== Exercise ==
Set down every entry word for word. Omit the pictures.

----- Data shown

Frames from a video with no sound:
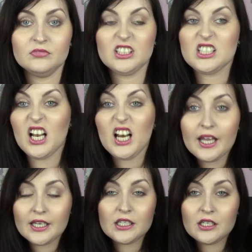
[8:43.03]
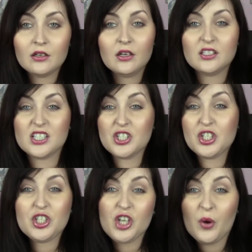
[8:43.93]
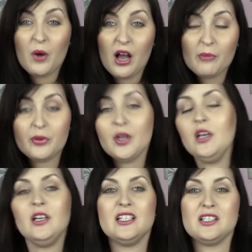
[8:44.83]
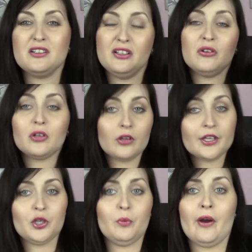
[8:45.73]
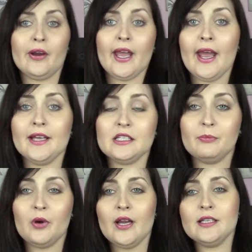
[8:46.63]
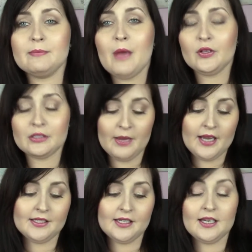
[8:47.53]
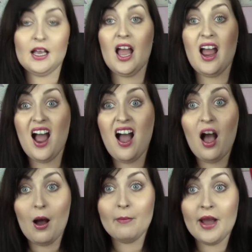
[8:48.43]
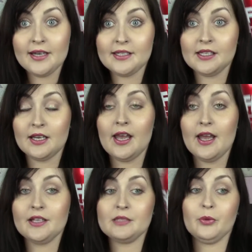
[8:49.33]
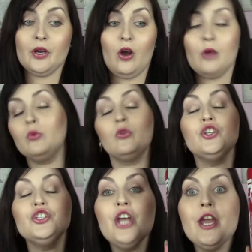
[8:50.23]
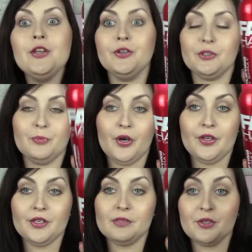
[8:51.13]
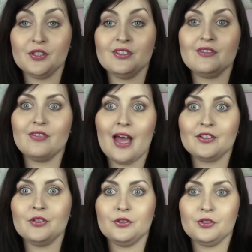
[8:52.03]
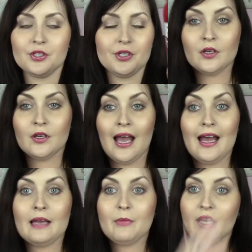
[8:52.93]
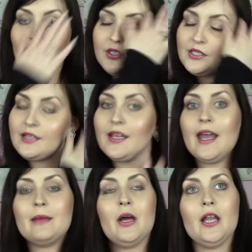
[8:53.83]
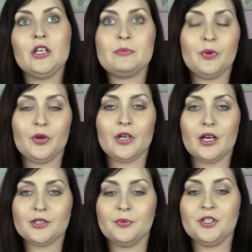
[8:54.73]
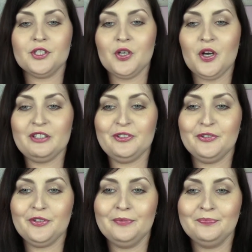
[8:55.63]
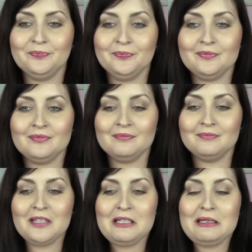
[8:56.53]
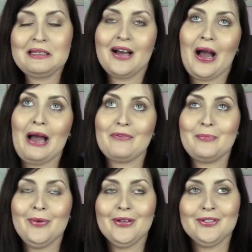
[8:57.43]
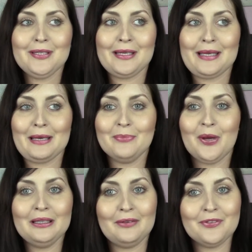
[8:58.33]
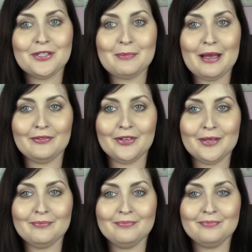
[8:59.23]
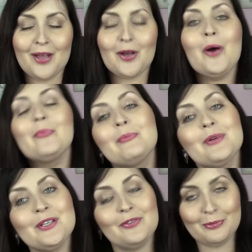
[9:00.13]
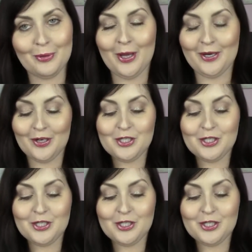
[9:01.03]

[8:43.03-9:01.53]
Doesn't cling, doesn't show up, it doesn't look like you're wearing hairspray. It smells amazing, amazing hairspray. I will continue to buy this because it's that good. And my last thing, my last product, which is kind of, I haven't burned it yet, but I love the smell of it. I can't bring myself to burn it.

----------

== Answer to this problem ==
Frames from a video with no sound:
[8:43.03]
[8:43.93]
[8:44.83]
[8:45.73]
[8:46.63]
[8:47.53]
[8:48.43]
[8:49.33]
[8:50.23]
[8:51.13]
[8:52.03]
[8:52.93]
[8:53.83]
[8:54.73]
[8:55.63]
[8:56.53]
[8:57.43]
[8:58.33]
[8:59.23]
[9:00.13]
[9:01.03]

[8:43.03-9:01.53]
Doesn't cling, doesn't show up, it doesn't look like you're wearing hairspray. It smells amazing, amazing hairspray. I will continue to buy this because it's that good. And my last thing, my last product, which is kind of, I haven't burned it yet, but I love the smell of it. I can't bring myself to burn it.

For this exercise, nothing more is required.